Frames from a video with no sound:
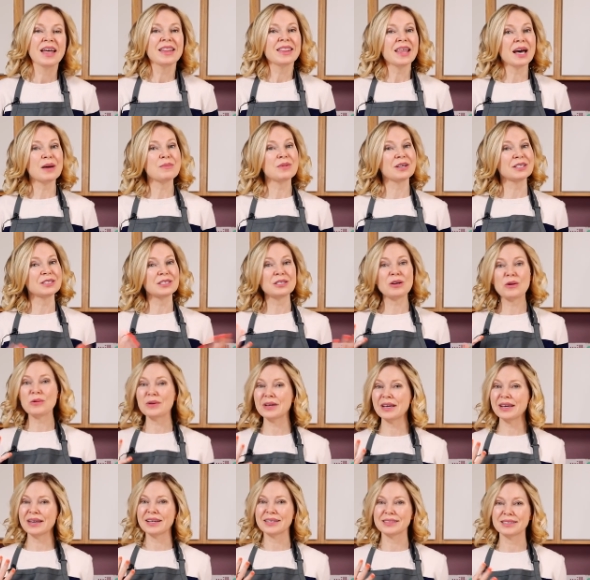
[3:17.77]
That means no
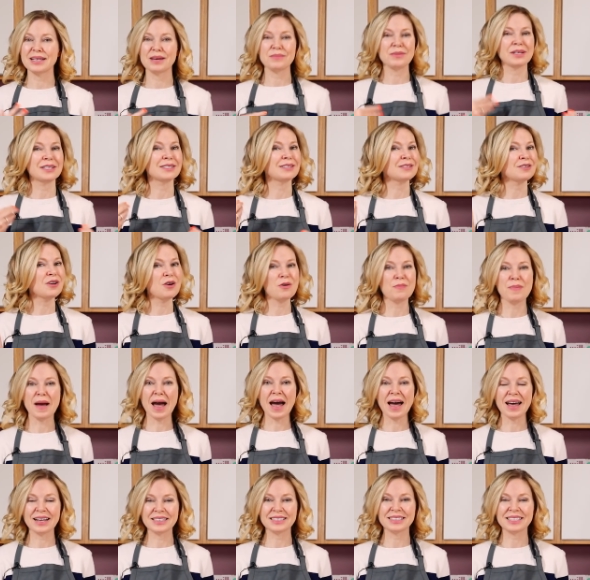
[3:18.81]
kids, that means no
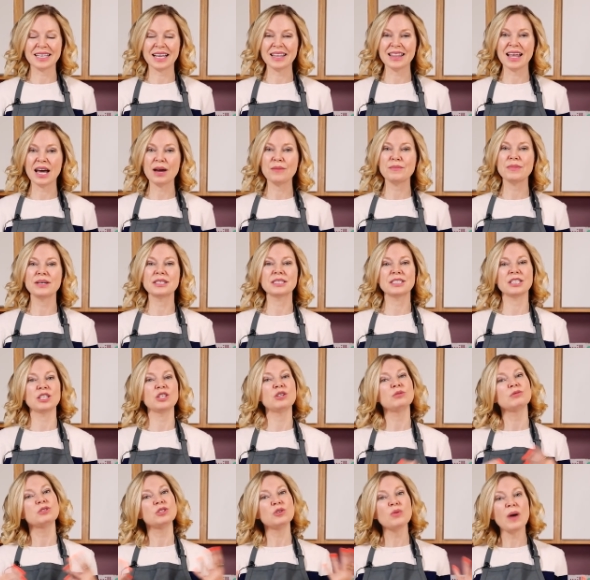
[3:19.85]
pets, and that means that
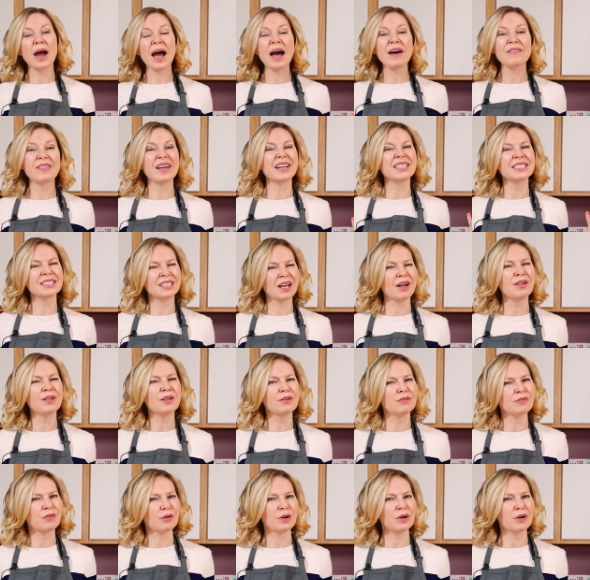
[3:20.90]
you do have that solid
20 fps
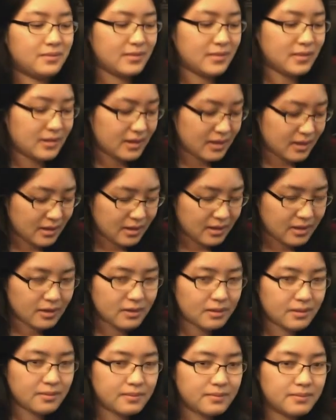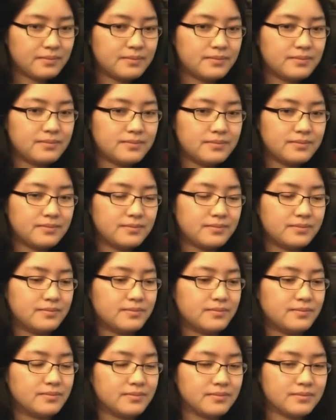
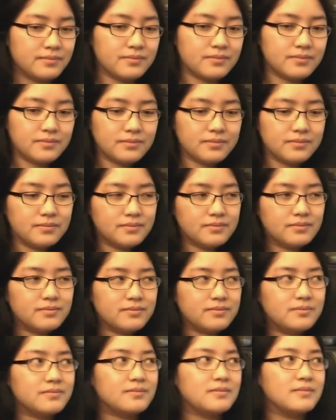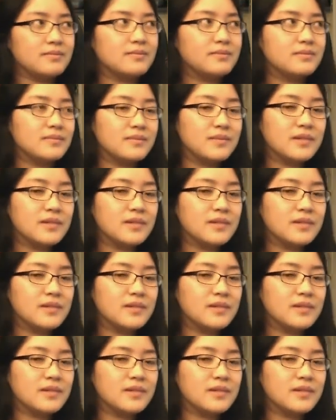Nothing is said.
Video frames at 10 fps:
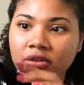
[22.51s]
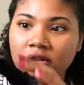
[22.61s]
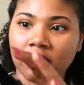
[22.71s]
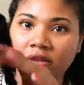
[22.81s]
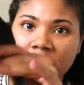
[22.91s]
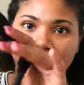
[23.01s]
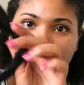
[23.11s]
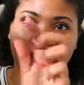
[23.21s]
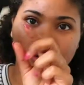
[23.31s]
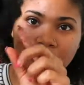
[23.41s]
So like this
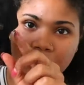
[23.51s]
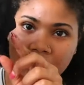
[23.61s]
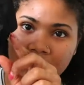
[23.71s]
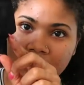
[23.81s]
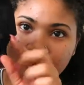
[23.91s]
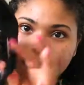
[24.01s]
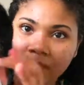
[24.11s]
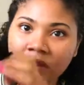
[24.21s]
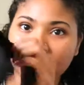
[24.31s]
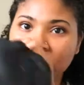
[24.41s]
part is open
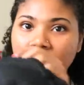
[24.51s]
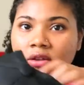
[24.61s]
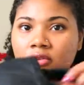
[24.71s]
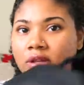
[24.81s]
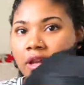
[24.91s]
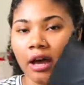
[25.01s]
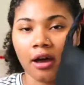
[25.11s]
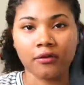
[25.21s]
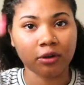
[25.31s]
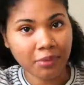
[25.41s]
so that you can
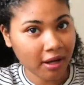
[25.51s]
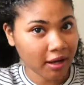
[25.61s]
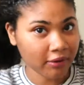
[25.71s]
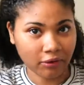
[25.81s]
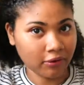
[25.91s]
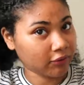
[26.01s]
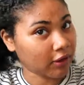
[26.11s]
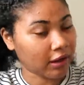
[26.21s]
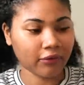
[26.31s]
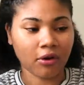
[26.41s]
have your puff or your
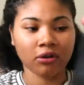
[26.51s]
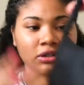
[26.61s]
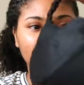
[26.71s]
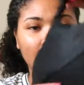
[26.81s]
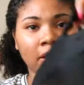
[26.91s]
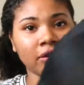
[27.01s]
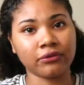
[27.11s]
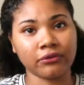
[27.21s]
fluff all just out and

+ + + + + + +

- _WORK TASK_: Omitting all pictures, set the listing down exactly.

- _WRITTEN RESPONSE_:
Frames from a video with no sound:
[3:17.77]
That means no
[3:18.81]
kids, that means no
[3:19.85]
pets, and that means that
[3:20.90]
you do have that solid
20 fps
Nothing is said.
Video frames at 10 fps:
[22.51s]
[22.61s]
[22.71s]
[22.81s]
[22.91s]
[23.01s]
[23.11s]
[23.21s]
[23.31s]
[23.41s]
So like this
[23.51s]
[23.61s]
[23.71s]
[23.81s]
[23.91s]
[24.01s]
[24.11s]
[24.21s]
[24.31s]
[24.41s]
part is open
[24.51s]
[24.61s]
[24.71s]
[24.81s]
[24.91s]
[25.01s]
[25.11s]
[25.21s]
[25.31s]
[25.41s]
so that you can
[25.51s]
[25.61s]
[25.71s]
[25.81s]
[25.91s]
[26.01s]
[26.11s]
[26.21s]
[26.31s]
[26.41s]
have your puff or your
[26.51s]
[26.61s]
[26.71s]
[26.81s]
[26.91s]
[27.01s]
[27.11s]
[27.21s]
fluff all just out and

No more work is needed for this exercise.